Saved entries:
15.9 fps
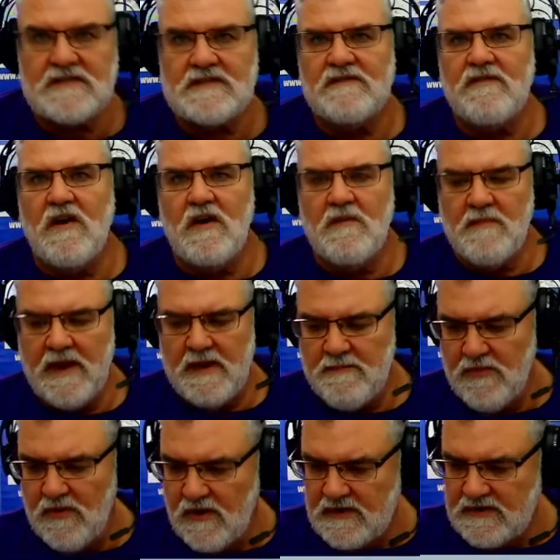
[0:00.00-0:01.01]
of all my
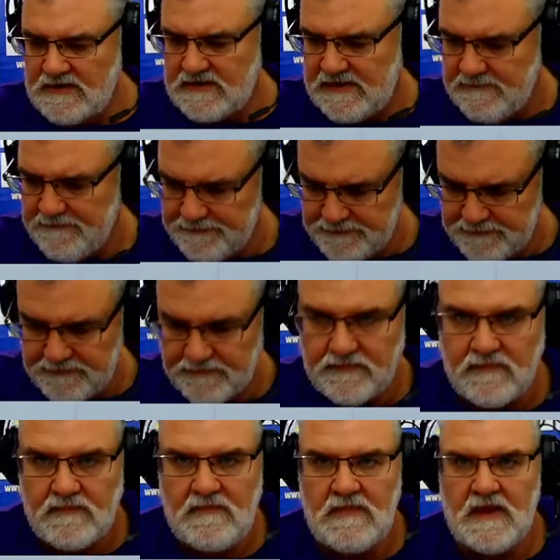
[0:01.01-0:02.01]
books and
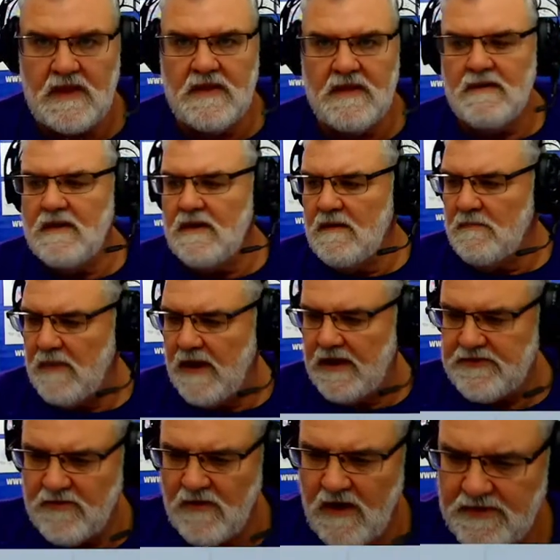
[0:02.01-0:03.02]
my
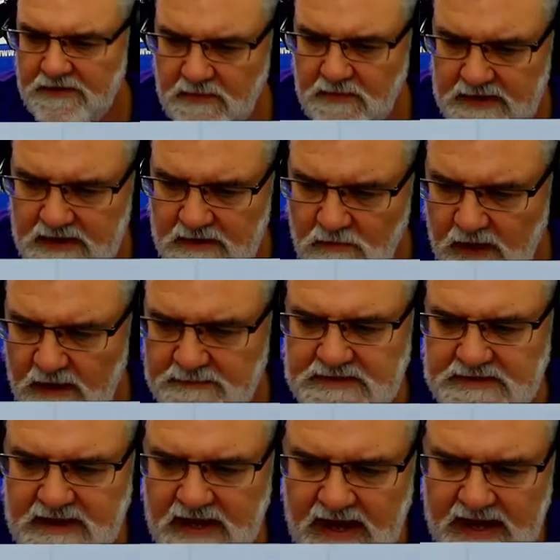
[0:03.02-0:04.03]
Draw 3D
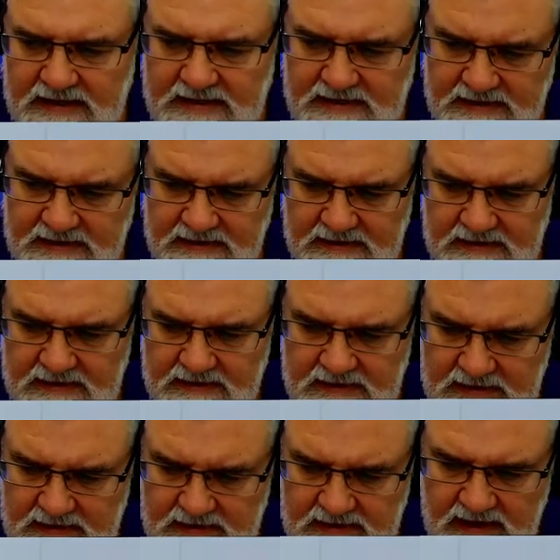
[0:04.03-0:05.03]
website.
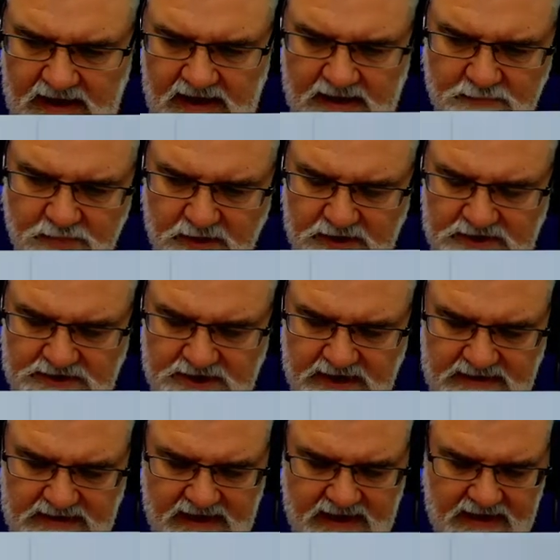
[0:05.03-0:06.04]
I appreciate
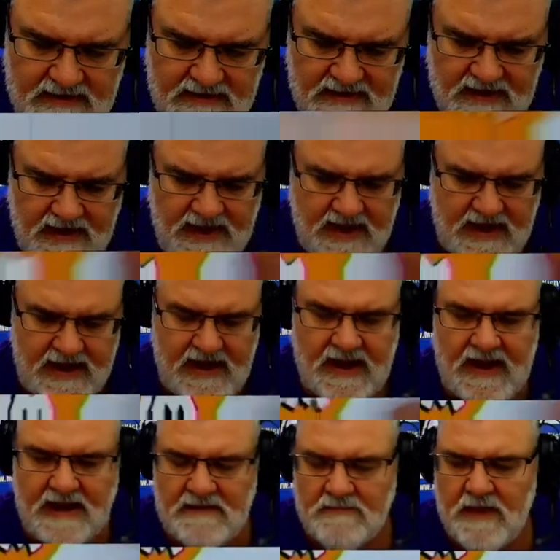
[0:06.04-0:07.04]
that.
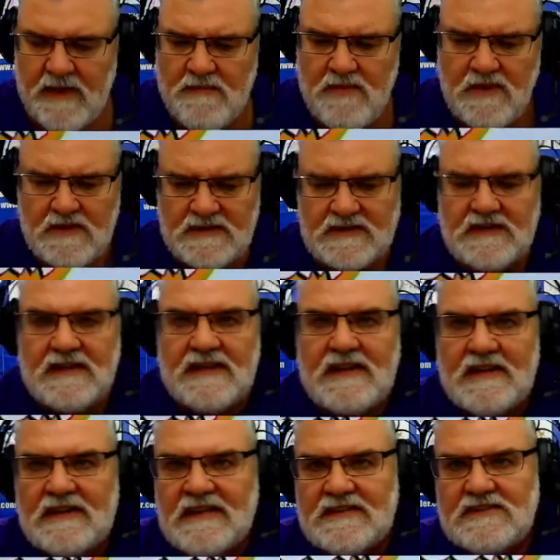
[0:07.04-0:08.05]
And my books.
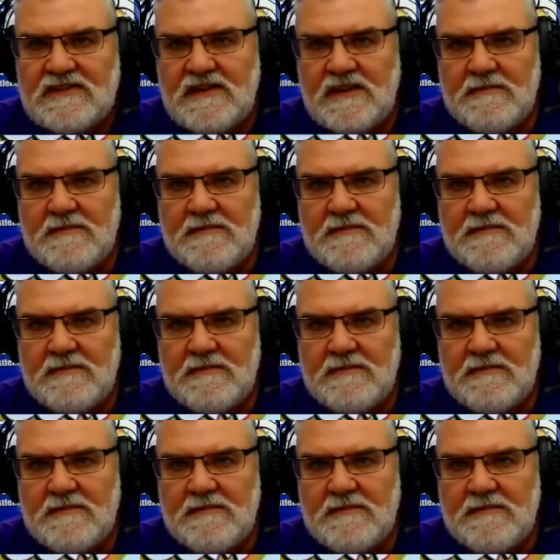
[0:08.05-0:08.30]
Let's, let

Exercise prompt:
Take the lines from the one holding "[0:05.03-0:06.04]" through the last line of the data above and copy them exactly, both ends included, omitting all pictures.

Exercise result:
[0:05.03-0:06.04]
I appreciate
[0:06.04-0:07.04]
that.
[0:07.04-0:08.05]
And my books.
[0:08.05-0:08.30]
Let's, let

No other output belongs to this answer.